Agricultural diversity is vital to the health of local food systems, but so is the willingness of consumers to trust their farmers and try new foods and new varieties. Grocery stores may show us one or two varieties of a given food, but, in reality, most crops have hundreds of varieties, each with a unique package of tastes and textures, not to mention deep cultural connections to the small-scale farmers who once grew them.

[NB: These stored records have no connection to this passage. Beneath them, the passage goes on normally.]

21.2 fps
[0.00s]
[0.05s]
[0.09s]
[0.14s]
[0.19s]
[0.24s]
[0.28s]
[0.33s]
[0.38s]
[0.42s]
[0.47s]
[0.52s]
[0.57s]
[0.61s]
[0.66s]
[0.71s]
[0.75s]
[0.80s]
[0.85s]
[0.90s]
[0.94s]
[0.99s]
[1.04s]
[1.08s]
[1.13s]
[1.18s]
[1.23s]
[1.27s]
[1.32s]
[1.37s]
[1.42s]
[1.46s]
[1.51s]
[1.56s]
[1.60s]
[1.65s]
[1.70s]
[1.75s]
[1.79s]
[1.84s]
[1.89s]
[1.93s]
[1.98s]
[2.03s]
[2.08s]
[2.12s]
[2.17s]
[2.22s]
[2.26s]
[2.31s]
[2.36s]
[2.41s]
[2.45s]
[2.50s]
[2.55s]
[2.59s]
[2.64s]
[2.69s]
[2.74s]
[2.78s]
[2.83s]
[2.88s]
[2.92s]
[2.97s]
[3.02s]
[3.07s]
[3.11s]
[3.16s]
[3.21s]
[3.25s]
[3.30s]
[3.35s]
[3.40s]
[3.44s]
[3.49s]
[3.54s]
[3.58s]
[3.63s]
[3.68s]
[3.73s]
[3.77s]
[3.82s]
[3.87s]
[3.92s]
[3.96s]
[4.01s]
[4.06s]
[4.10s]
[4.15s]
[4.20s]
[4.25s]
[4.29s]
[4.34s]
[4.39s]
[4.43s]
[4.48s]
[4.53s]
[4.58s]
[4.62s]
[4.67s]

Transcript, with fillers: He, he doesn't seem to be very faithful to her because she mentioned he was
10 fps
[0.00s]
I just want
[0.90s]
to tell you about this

“Not only have we lost the knowledge of growing a variety of different crops, we’ve also lost the creativity associated with preparing the things we grow,” says Jamie Swofford, farmer-chef and board member of The Utopian Seed Project, the new nonprofit arm of Sow True Seed created to support diversity in food and farming through crop variety trials. The Utopian Seed Project now organizes WNC Garlic Fest, happening this year on October 5 from noon to 6 pm at Sow True Seed in downtown Asheville.
“WNC Garlic Fest was created as a way to get people excited about culinary and agricultural experimentation,” says Chris Smith, The Utopian Seed Project’s executive director. “The festival is a showcase of garlic’s versatility, and the aim is to empower people to grow their own garlic as well as think outside the box when it comes to the bulb’s culinary applications.”

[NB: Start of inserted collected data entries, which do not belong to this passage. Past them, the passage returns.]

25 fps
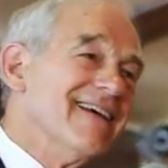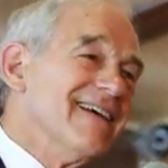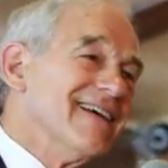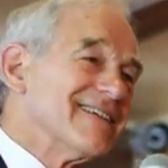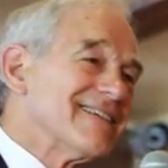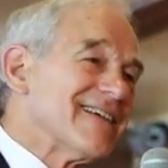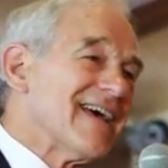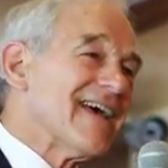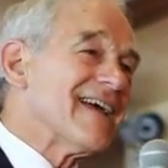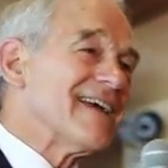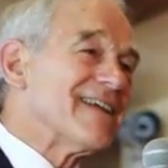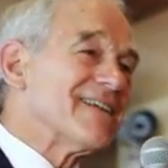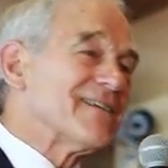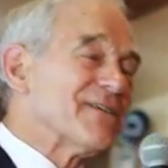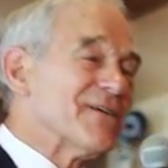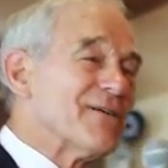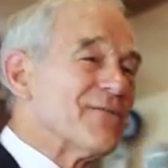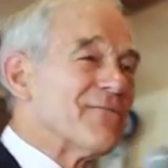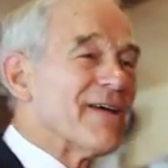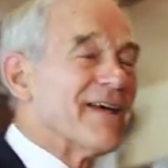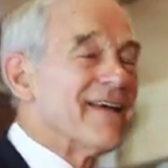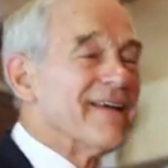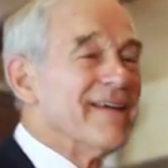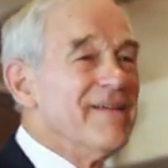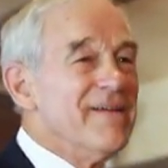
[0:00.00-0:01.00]
saying to
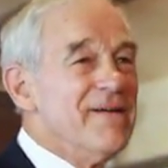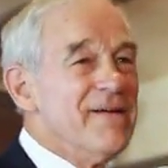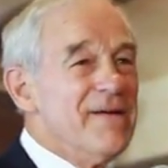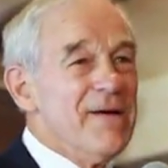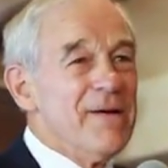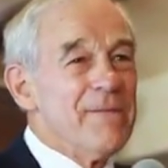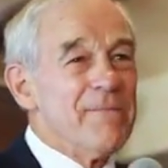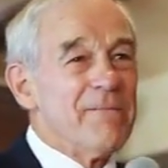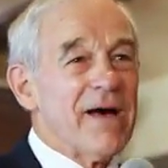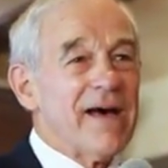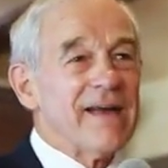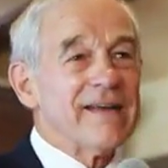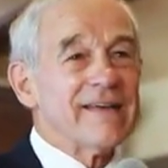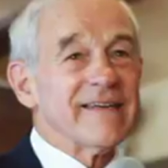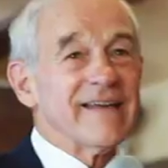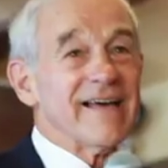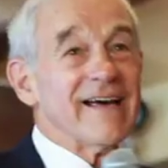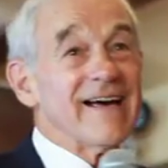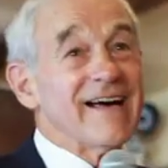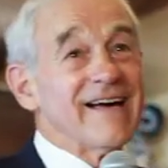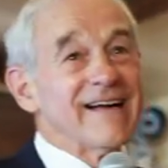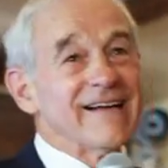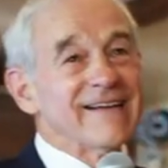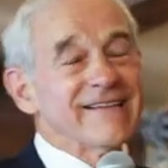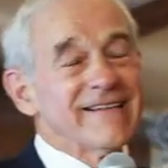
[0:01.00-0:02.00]
me. But
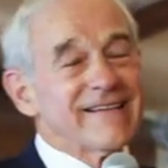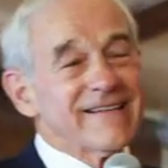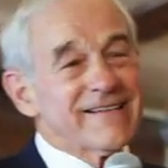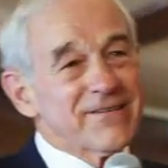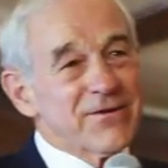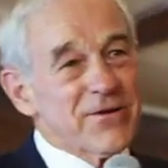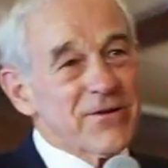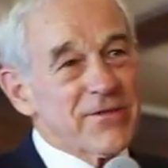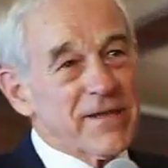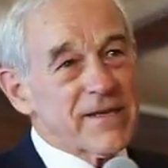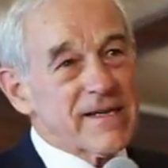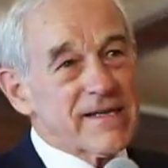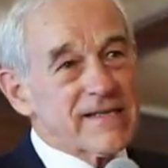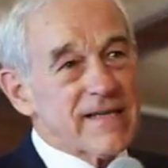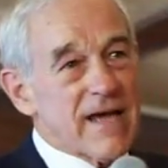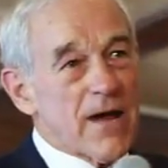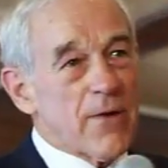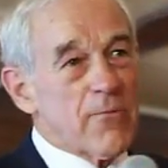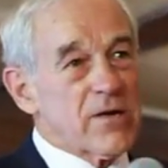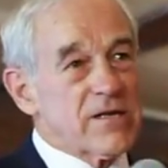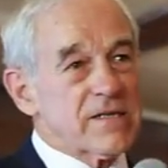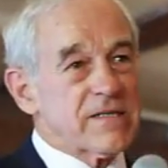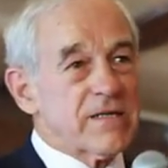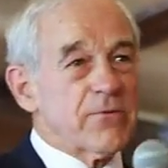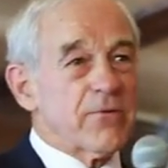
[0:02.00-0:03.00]
the truth is, I
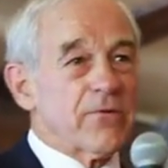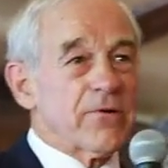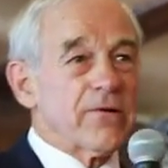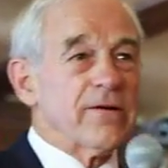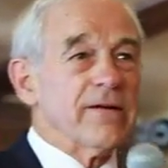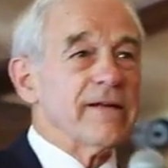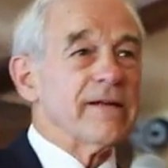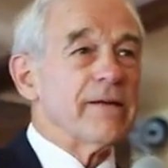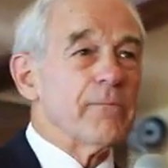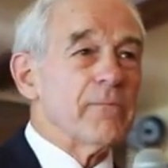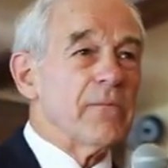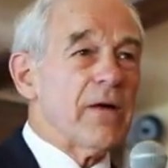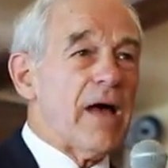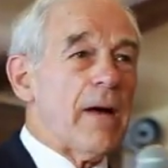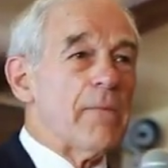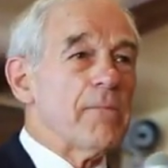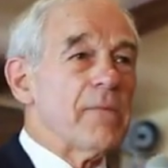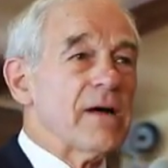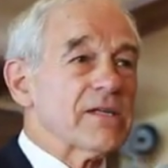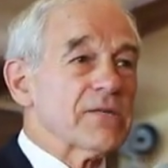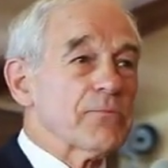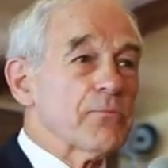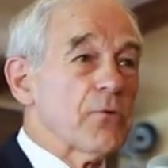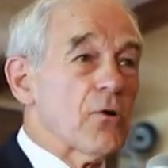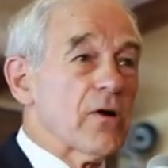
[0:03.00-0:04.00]
wish it were a
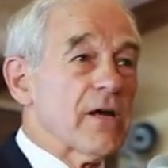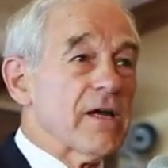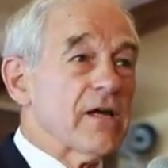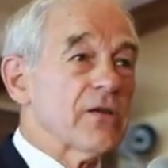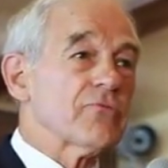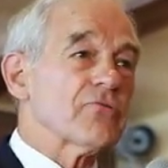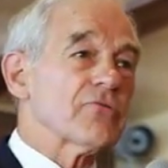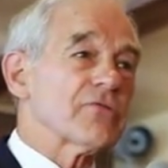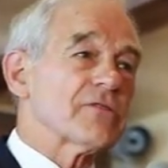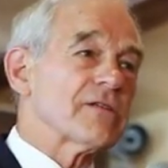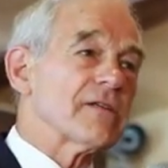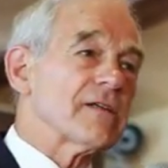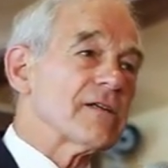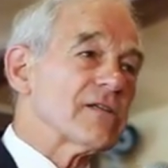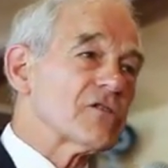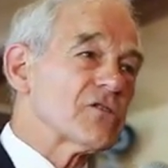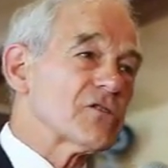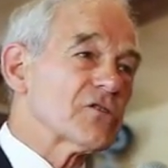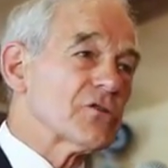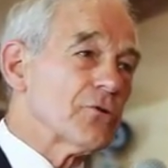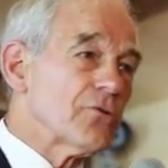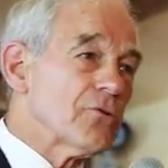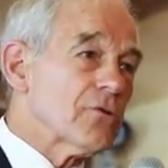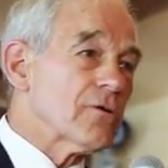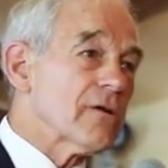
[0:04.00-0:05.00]
much more interesting
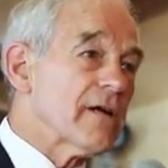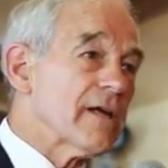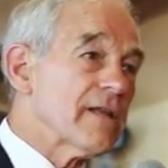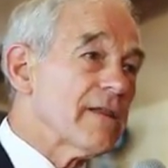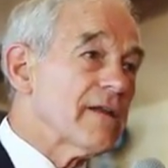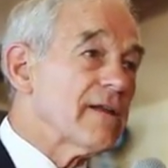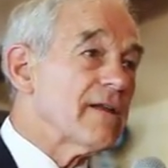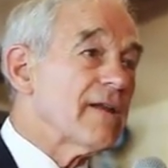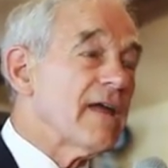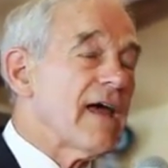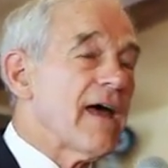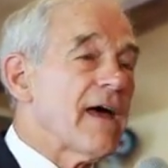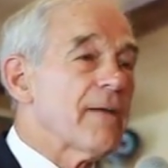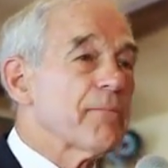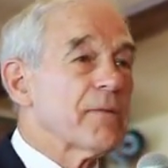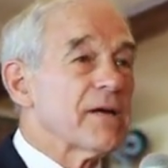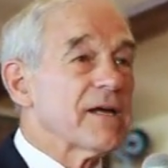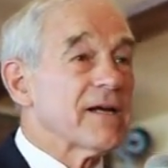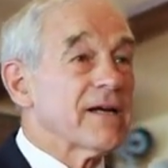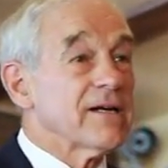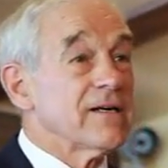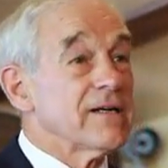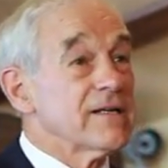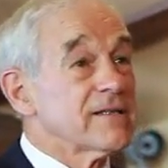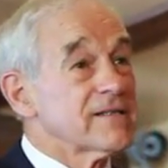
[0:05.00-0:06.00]
story than that,
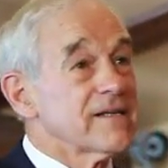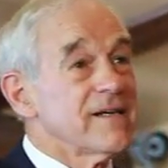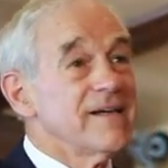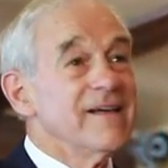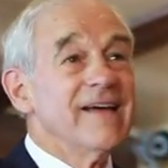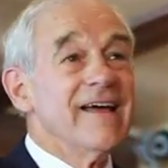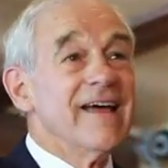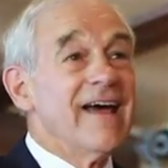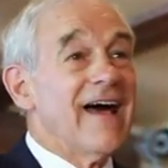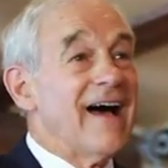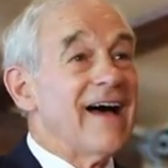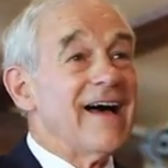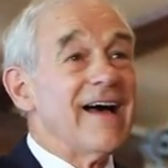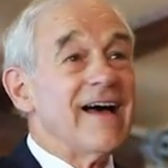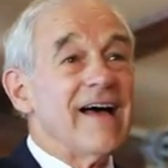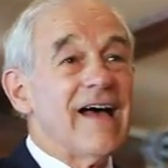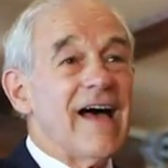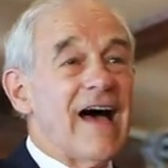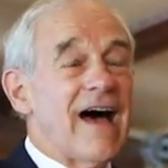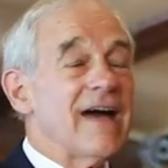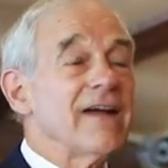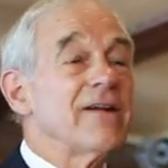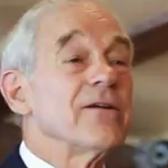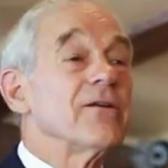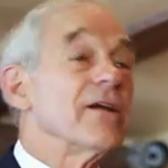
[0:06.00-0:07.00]
because
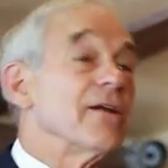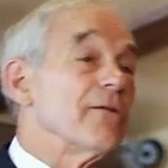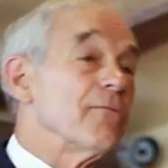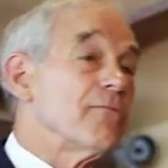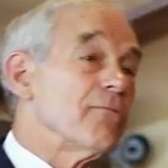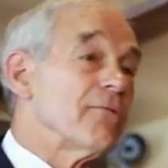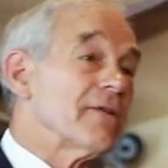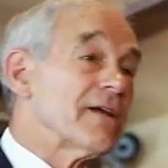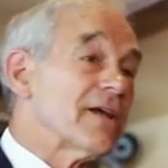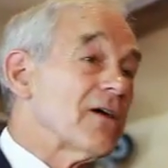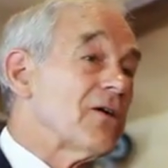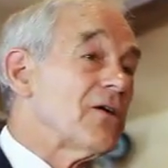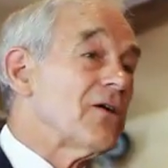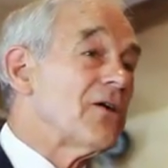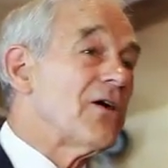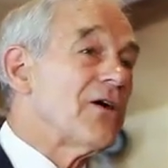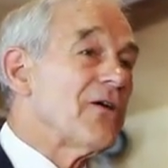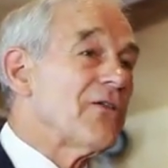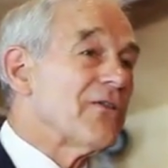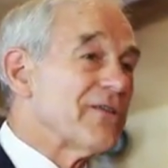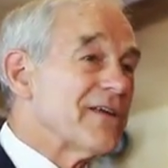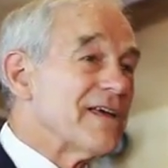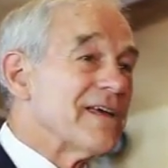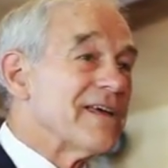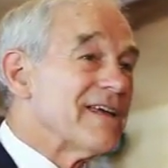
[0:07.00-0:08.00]
I don't even recall
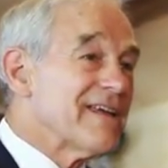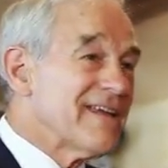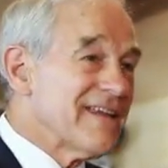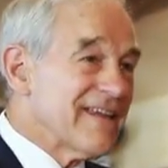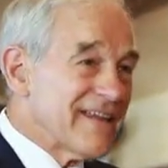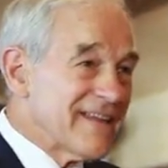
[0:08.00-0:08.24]
the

The highlight of the festival is the Garlic Trail, where attendees receive a free ‘trail map’ guiding them to seek out authentic garlic experiences offered by participating vendors. The Trail will feature garlic ice cream, fermented garlic, garlic-infused honey, garlic jam and garlic beer, as well as a variety of other garlic treats many have never tried before. Proceeds from beer sales at the festival will benefit The Utopian Seed Project.
“It’s a family-friendly, farmers-market-esque, garlic extravaganza,” says Smith.